# Assignment:
Nothing outside the range is wanted. Repeat exactly the lines below from the one with "[0:11.00-0:12.00]" through the one with "(3370.57 s)".

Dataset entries

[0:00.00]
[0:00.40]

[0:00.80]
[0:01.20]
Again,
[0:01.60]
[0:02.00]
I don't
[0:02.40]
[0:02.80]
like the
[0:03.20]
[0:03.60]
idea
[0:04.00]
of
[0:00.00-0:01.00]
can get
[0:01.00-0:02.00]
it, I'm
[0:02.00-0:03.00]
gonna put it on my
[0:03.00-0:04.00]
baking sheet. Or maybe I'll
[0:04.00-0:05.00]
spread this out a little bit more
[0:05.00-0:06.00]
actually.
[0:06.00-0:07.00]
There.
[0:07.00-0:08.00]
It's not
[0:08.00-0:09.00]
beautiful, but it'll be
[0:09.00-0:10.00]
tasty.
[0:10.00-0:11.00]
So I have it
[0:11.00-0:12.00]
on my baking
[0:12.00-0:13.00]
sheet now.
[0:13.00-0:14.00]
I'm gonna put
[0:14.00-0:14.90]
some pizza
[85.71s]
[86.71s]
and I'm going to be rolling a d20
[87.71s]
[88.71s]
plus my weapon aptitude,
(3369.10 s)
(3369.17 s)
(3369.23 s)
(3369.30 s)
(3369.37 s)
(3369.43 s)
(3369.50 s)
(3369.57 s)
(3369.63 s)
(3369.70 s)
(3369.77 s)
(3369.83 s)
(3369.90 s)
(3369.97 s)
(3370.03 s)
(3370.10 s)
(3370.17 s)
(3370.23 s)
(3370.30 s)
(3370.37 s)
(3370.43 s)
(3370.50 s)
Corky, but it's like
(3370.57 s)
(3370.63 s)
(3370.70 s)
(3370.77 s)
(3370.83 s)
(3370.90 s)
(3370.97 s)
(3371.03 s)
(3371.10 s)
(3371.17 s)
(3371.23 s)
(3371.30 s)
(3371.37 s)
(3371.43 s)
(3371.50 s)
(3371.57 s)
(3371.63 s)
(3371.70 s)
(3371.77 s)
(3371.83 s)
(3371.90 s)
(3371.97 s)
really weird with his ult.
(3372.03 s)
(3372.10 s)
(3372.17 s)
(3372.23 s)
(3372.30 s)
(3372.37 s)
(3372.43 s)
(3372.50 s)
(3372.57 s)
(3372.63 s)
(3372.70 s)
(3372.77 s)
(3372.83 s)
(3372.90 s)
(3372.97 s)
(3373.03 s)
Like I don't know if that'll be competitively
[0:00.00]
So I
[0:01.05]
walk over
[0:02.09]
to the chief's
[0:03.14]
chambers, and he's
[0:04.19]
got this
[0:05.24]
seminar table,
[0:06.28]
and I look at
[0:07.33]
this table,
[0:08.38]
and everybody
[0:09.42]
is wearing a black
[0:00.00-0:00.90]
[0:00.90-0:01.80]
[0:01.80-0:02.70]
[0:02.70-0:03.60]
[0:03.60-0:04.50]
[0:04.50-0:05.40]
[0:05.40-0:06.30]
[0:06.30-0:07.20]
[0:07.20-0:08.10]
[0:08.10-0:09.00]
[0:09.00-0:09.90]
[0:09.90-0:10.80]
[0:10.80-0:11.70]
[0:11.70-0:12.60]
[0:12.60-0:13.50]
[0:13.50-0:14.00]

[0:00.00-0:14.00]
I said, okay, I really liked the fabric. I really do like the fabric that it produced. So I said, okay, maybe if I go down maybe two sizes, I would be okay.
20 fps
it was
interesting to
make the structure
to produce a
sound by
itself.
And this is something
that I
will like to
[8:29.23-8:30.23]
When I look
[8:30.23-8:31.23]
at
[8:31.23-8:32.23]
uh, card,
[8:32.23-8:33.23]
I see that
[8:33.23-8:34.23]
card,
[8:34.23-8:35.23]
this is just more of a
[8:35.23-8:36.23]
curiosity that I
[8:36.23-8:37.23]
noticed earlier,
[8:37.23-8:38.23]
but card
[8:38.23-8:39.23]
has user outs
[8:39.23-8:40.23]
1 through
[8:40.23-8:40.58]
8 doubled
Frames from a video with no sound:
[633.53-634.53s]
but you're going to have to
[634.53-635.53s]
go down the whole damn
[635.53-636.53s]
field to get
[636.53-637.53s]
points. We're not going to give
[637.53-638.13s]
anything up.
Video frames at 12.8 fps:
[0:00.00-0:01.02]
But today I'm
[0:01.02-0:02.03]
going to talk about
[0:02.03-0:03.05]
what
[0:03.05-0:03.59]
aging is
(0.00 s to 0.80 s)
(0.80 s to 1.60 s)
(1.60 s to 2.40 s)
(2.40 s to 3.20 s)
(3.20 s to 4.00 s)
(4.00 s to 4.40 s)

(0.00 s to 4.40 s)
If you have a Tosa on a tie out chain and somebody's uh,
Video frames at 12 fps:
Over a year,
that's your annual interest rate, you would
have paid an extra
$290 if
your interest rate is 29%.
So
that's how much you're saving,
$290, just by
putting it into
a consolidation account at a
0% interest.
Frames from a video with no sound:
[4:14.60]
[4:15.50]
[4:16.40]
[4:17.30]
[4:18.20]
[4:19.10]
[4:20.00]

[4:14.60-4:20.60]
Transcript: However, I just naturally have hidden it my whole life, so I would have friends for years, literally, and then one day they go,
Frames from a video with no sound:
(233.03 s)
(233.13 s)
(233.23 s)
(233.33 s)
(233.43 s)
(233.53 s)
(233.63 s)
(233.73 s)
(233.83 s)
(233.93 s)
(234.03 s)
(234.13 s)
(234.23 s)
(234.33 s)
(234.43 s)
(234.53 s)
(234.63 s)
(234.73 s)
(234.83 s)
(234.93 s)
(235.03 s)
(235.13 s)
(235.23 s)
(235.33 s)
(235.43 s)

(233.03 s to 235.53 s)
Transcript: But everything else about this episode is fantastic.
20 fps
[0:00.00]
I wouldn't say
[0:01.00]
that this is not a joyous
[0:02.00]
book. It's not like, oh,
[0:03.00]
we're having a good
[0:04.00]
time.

# Exercise result:
[0:11.00-0:12.00]
on my baking
[0:12.00-0:13.00]
sheet now.
[0:13.00-0:14.00]
I'm gonna put
[0:14.00-0:14.90]
some pizza
[85.71s]
[86.71s]
and I'm going to be rolling a d20
[87.71s]
[88.71s]
plus my weapon aptitude,
(3369.10 s)
(3369.17 s)
(3369.23 s)
(3369.30 s)
(3369.37 s)
(3369.43 s)
(3369.50 s)
(3369.57 s)
(3369.63 s)
(3369.70 s)
(3369.77 s)
(3369.83 s)
(3369.90 s)
(3369.97 s)
(3370.03 s)
(3370.10 s)
(3370.17 s)
(3370.23 s)
(3370.30 s)
(3370.37 s)
(3370.43 s)
(3370.50 s)
Corky, but it's like
(3370.57 s)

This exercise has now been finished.